On Friday, May 4, thousands of demonstrators descended on the Cario neighborhood of Abbaseya to march on the Ministry of Defense to protest the Wednesday, May 2 killings of Salafist demonstrators conducting sit-ins outside the military compound there to protest the electoral ban on cleric Hazem Abou Ismail.
Thousands of demonstrators, a large number of whom carried sheets of corrugated metal as shields from water cannons (and, presumably, birdshot or tear gas canisters)*, advanced on the MoD where they were met by a heavy army presence, reinforced by military police and armed residents of the district. ENN showed security forces’ reinforcements arriving via infantry-fighting vehicles.
*These metal sheets are also sometimes used as “mic checks” by demonstrators to rally the crowds.
An unhappy coincidence, as the ancien regime was out in force at Abbasseya as protestors advanced on the Ministry.
Yes, there are Abassiya locals/thugs with revolvers & rocks but personally saw others host protesters and wave to them. Can’t stigmatize.
— Mosa’ab Elshamy (@mosaaberizing) May 4, 2012
One video reports seems to show the military trucking in armed civilians to beat back protestors.
Such men (often described as “paid thugs“) are believed to have carried out attacks against the Salafist demonstrators earlier in the week that left over a dozen dead. State media consistently describes the attackers as “unidentified assailants,” suggesting SCAF is clueless as to the attackers motives and identities.
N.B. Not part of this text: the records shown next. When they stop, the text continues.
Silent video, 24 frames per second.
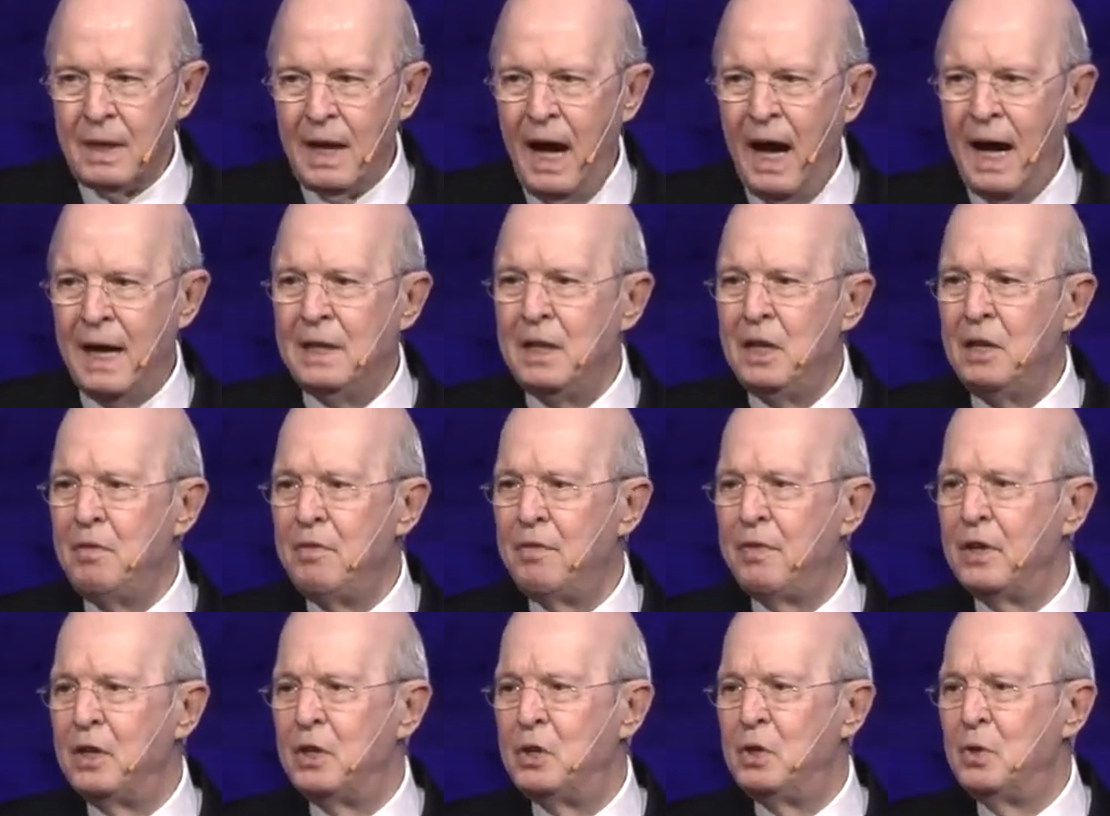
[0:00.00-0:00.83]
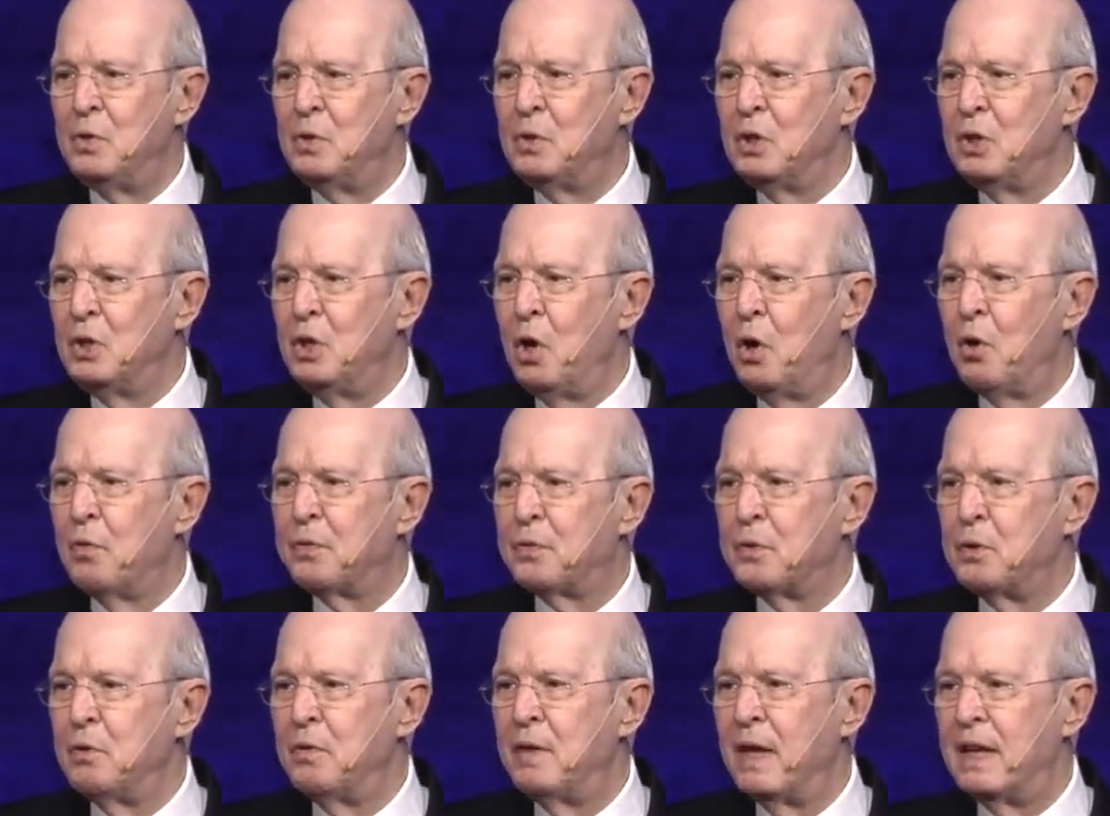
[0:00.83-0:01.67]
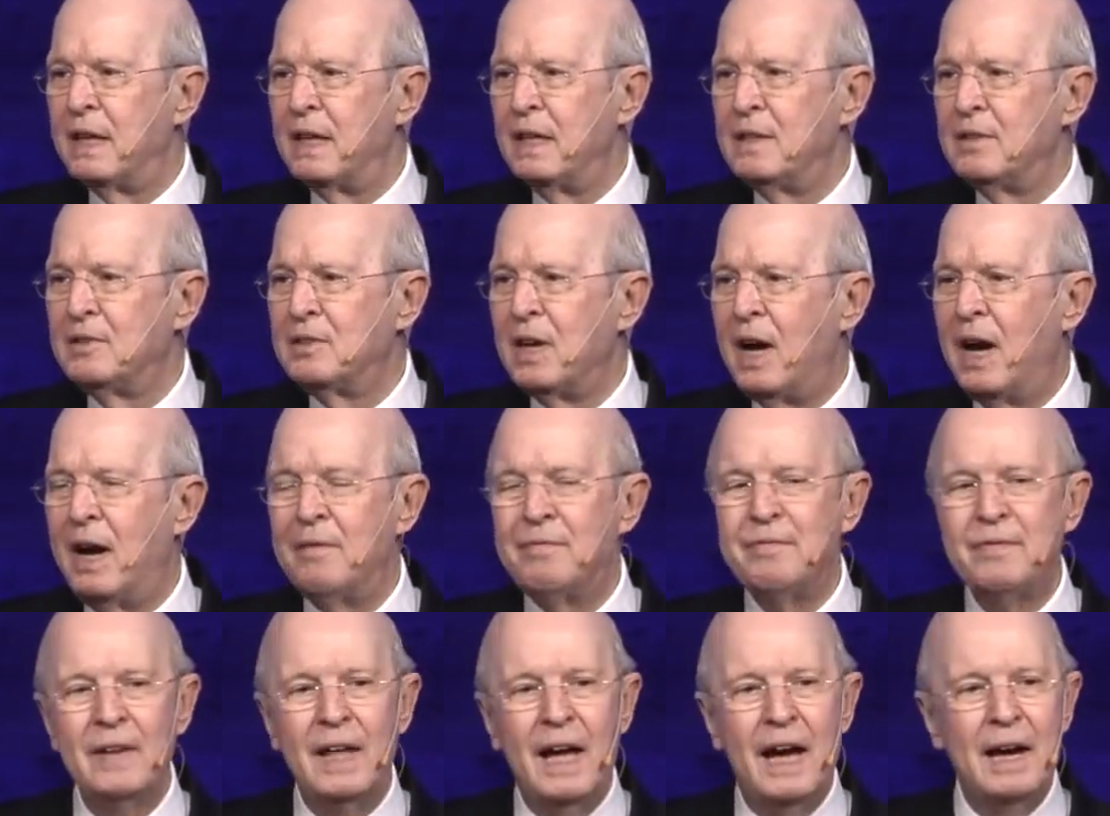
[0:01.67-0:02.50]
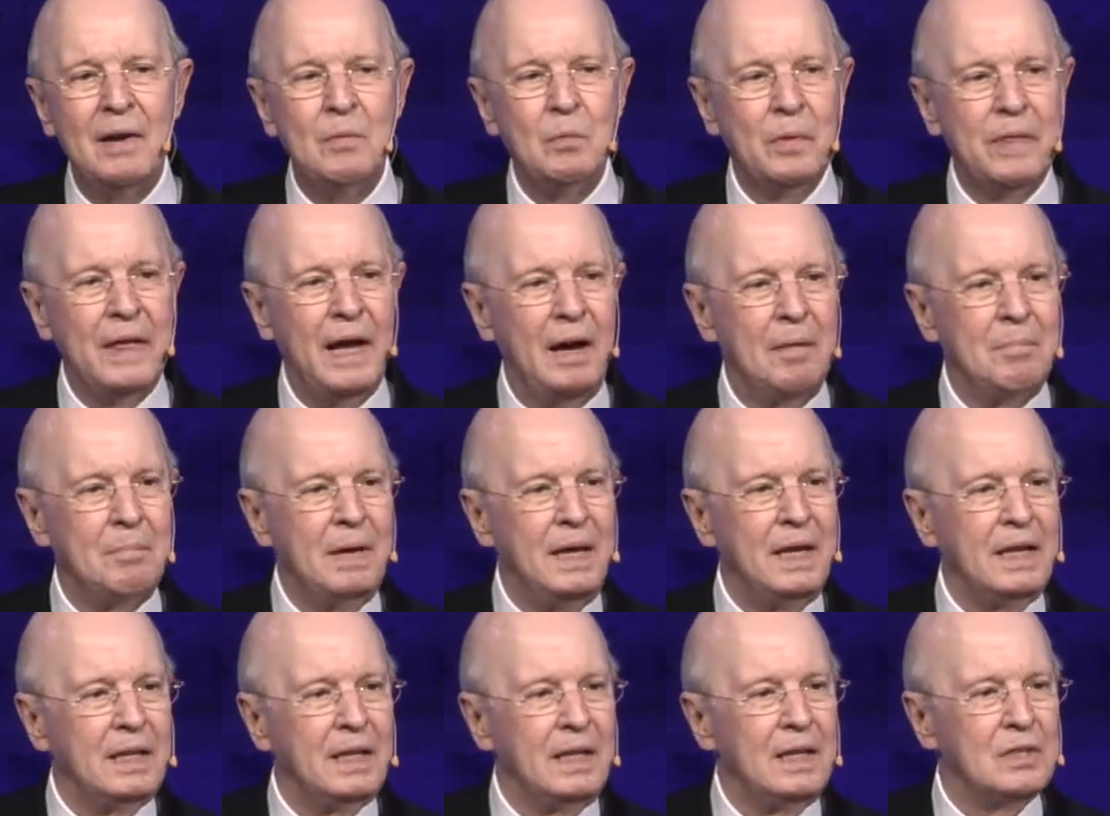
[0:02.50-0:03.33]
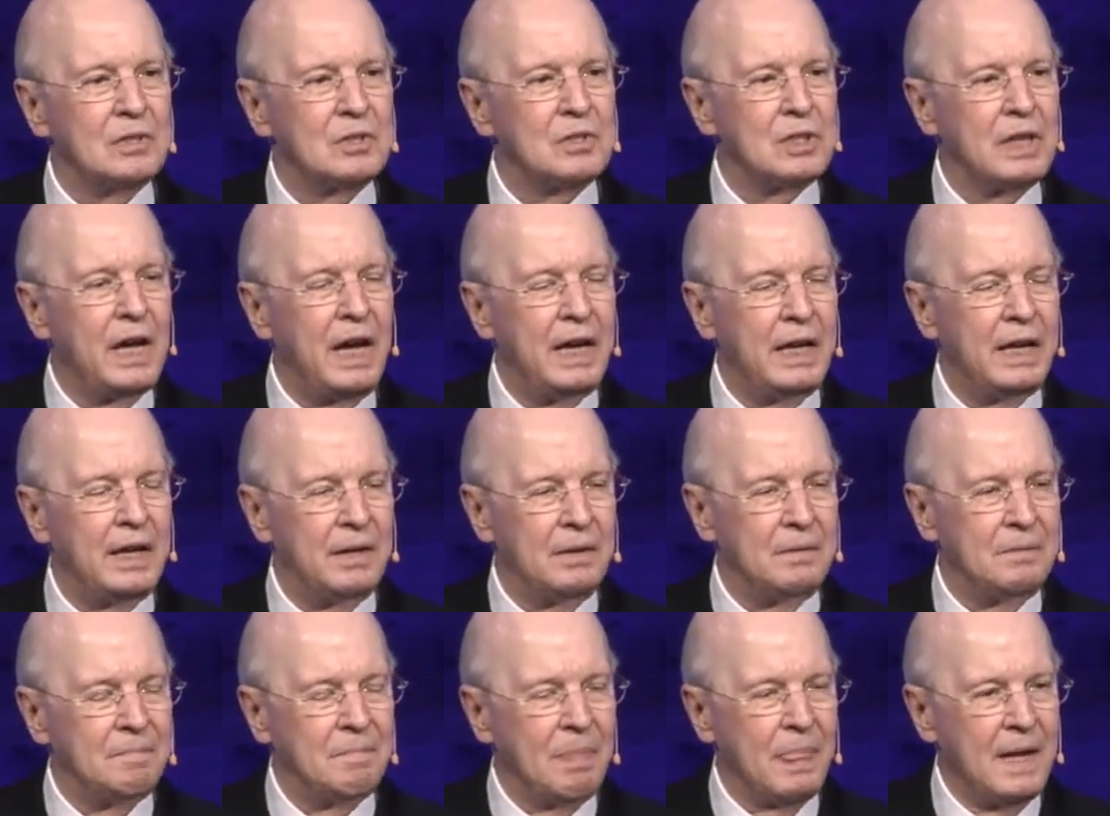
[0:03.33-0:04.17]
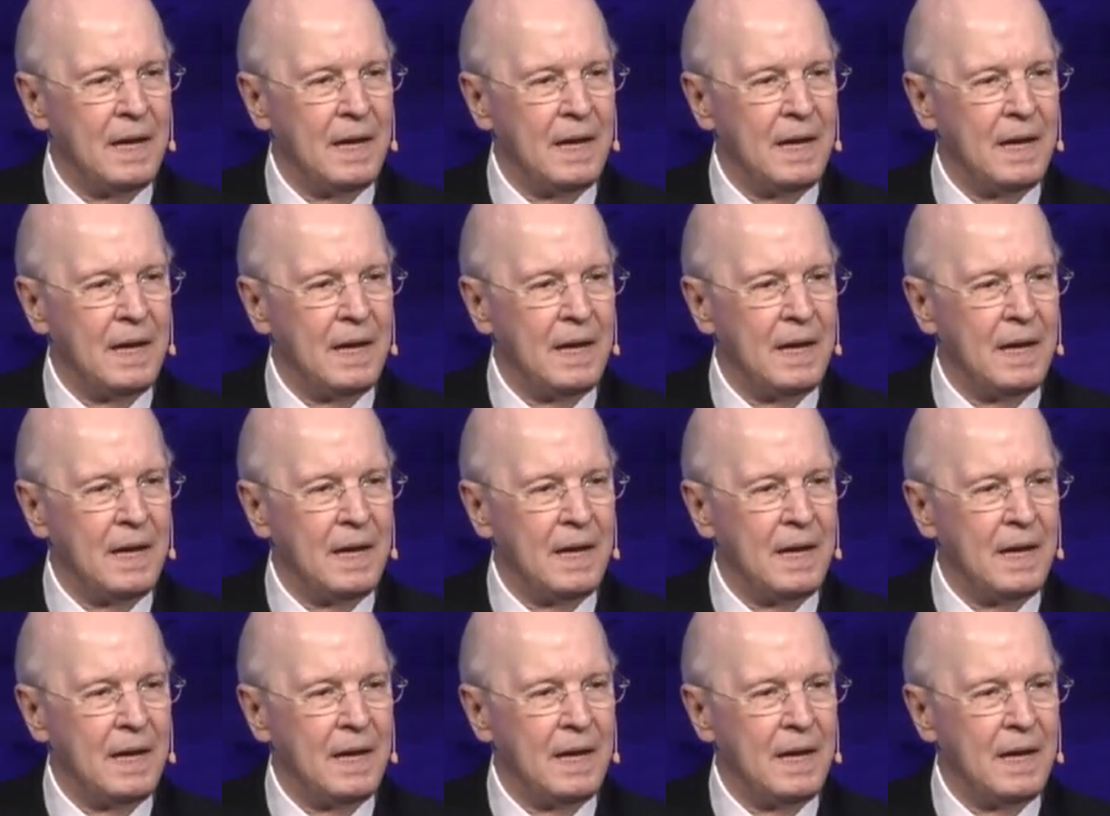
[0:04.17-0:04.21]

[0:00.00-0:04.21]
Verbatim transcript: I didn't think you could go through that entire flight without making a sound."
This is a bit hard to swallow considering that the Interior Ministry has reportedly arrested armed men heading towards the demonstrations and both Abdel-Rahman Hussein and Sharif Kouddous observed the close liaising between security forces and area residents during the events of May 4.
I escaped from detention after several minutes they beating me, am safe now and thanks to God I have no injuries. Thanks for whoever called.
— Sabry â Ø®aled (@sabrykhaled) May 4, 2012
Dr. Sabry Khaled reported that “Army forces attacked the protesters with the help of the military police ‘the red cap officers’, some plain clothed troops and thugs.” He also noted that “army forces raided into the hospitals and detained all the injured people.” Arrests were also made of some nearby mosque attendees.
Abdel-Rahman Hussein explained how the areas protesters entered proven inimical to their march: “it’s a perpetual death trap for protesters. There are no safe exits, and there are many people there that are generally annoyed by your presence, and are willing to let you know about it.”
This was the last tweet sent out from Mohamed Hazem, alias “CVirus,” now believed to be in detention. Photographer Mostafa Sheshtawya wrote on Facebook that Hazem, a GUC student, “was arrested earlier this evening from the ministry of defense clashes. Hazem was injured in his leg and was taken into custody by military police from Ain Shams Hospital”.
Individuals have been noted on social media, both male and female activists, as having been placed under arrest (the National Council on Women notably declined to defend the actions of the women who were arrested, though the government says it will release them).
The security forces arrested and detained journalists all day. A partial list of all those detained and assaulted at Abbaseya is available here. Mohammed Raafat of Masrawy.com was severely injured by “armed thugs” who beat him while he was taking photographs.
There’s no problem to kill 1 milion rude egyptians to save a country that has 90 milion poeple.
— Dr. Okasha (@TawfikOkasha_en) May 4, 2012
“Egypt’s Glenn Beck” weighs in with his usual … flair … for controversy.
The minor Islamist party Wasat blames Salafist clerics for trying to incite “jihad” against SCAF. Field Marshal Tantawi made a show of touring military hospitals following his high-profile attendance at the funeral of the soldier killed on Friday; a military spokesperson told the AFP that the soldier’s “death at the hands of protesters represents a clear attack on the army.”
According to other Twitter users, last night protestors were still trying to march on this area even though security forces cordon was expanded.
As of this writing the curfew is still in effect. The Muslim Brotherhood (which, according to Al-Hayat, was unsupportive of the initial demonstrations, as were Al Nour and Gamaat Islamiya) has since expressed solidarity with the demonstrators. SCAF is reportedly refusing to back down over releasing protestors ahead of their mandatory 15-day detentions in response to the soldier’s death. Closed-door military courts are already convening to sentence detainees, and several presidential candidates have suspended their campaigns in protest against the violence (of both May 2 and May 4).